Gholami Behnam, El-Khamy Mostafa, Song Kee-Bong
IEEE Trans Image Process. 2023;32:5751-5763. doi: 10.1109/TIP.2023.3321511. Epub 2023 Oct 24.
Despite remarkable success in a variety of computer vision applications, it is well-known that deep learning can fail catastrophically when presented with out-of-distribution data, where there are usually style differences between the training and test images. Toward addressing this challenge, we consider the domain generalization problem, wherein predictors are trained using data drawn from a family of related training (source) domains and then evaluated on a distinct and unseen test domain. Naively training a model on the aggregate set of data (pooled from all source domains) has been shown to perform suboptimally, since the information learned by that model might be domain-specific and generalizes imperfectly to test domains. Data augmentation has been shown to be an effective approach to overcome this problem. However, its application has been limited to enforcing invariance to simple transformations like rotation, brightness change, etc. Such perturbations do not necessarily cover plausible real-world variations that preserve the semantics of the input (such as a change in the image style). In this paper, taking the advantage of multiple source domains, we propose a novel approach to express and formalize robustness to these kind of real-world image perturbations. The three key ideas underlying our formulation are (1) leveraging disentangled representations of the images to define different factors of variations, (2) generating perturbed images by changing such factors composing the representations of the images, (3) enforcing the learner (classifier) to be invariant to such changes in the images. We use image-to-image translation models to demonstrate the efficacy of this approach. Based on this, we propose a domain-invariant regularization (DIR) loss function that enforces invariant prediction of targets (class labels) across domains which yields improved generalization performance. We demonstrate the effectiveness of our approach on several widely used datasets for the domain generalization problem, on all of which our results are competitive with the state-of-the-art.

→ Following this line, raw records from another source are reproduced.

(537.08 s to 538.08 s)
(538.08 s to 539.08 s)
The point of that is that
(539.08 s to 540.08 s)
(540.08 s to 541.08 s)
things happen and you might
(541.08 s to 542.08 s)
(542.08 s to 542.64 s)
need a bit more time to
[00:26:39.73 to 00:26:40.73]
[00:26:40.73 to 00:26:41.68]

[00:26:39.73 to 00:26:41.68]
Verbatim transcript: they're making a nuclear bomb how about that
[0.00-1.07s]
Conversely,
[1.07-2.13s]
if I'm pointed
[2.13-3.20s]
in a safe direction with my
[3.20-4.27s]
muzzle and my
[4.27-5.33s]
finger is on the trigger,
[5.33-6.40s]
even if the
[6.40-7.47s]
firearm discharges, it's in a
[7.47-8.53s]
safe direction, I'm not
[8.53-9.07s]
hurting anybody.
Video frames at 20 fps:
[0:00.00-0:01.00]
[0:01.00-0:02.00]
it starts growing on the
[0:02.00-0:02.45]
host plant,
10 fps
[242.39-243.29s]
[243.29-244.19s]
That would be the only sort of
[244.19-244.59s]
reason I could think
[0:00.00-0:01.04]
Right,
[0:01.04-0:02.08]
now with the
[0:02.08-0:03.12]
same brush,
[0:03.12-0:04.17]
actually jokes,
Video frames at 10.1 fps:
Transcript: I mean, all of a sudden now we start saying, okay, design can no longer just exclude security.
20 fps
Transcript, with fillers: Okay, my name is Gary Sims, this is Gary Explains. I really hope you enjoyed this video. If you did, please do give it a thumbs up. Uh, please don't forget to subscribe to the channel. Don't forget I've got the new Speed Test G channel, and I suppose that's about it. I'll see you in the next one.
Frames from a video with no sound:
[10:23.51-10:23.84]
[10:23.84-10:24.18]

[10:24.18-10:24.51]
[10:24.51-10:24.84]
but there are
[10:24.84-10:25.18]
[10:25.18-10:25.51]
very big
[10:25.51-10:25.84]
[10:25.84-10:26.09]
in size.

尽管深度学习在各种计算机视觉应用中取得了显著成功,但众所周知,当面对分布外数据时,深度学习可能会遭遇灾难性失败,训练图像和测试图像之间通常存在风格差异。为应对这一挑战,我们考虑领域泛化问题,即使用从一系列相关训练(源)领域中抽取的数据对预测器进行训练,然后在一个不同的、未见过的测试领域上进行评估。事实证明,在聚合数据集(从所有源领域汇集而来)上简单地训练模型,其性能并不理想,因为该模型学到的信息可能是特定于领域的,无法很好地泛化到测试领域。数据增强已被证明是克服这一问题的有效方法。然而,其应用仅限于对旋转、亮度变化等简单变换强制实现不变性。此类扰动并不一定涵盖能保留输入语义的合理现实世界变化(例如图像风格的变化)。在本文中,我们利用多个源领域的优势,提出了一种新颖的方法来表达和形式化对这类现实世界图像扰动的鲁棒性。我们公式化的三个关键思想是:(1)利用图像的解缠表示来定义不同的变化因素;(2)通过改变构成图像表示的此类因素来生成扰动图像;(3)强制学习者(分类器)对图像中的此类变化保持不变。我们使用图像到图像的翻译模型来证明这种方法的有效性。基于此,我们提出了一种领域不变正则化(DIR)损失函数,该函数强制在不同领域对目标(类别标签)进行不变预测,从而提高泛化性能。我们在几个广泛使用的领域泛化问题数据集上证明了我们方法的有效性,在所有这些数据集上我们的结果都与当前最优方法具有竞争力。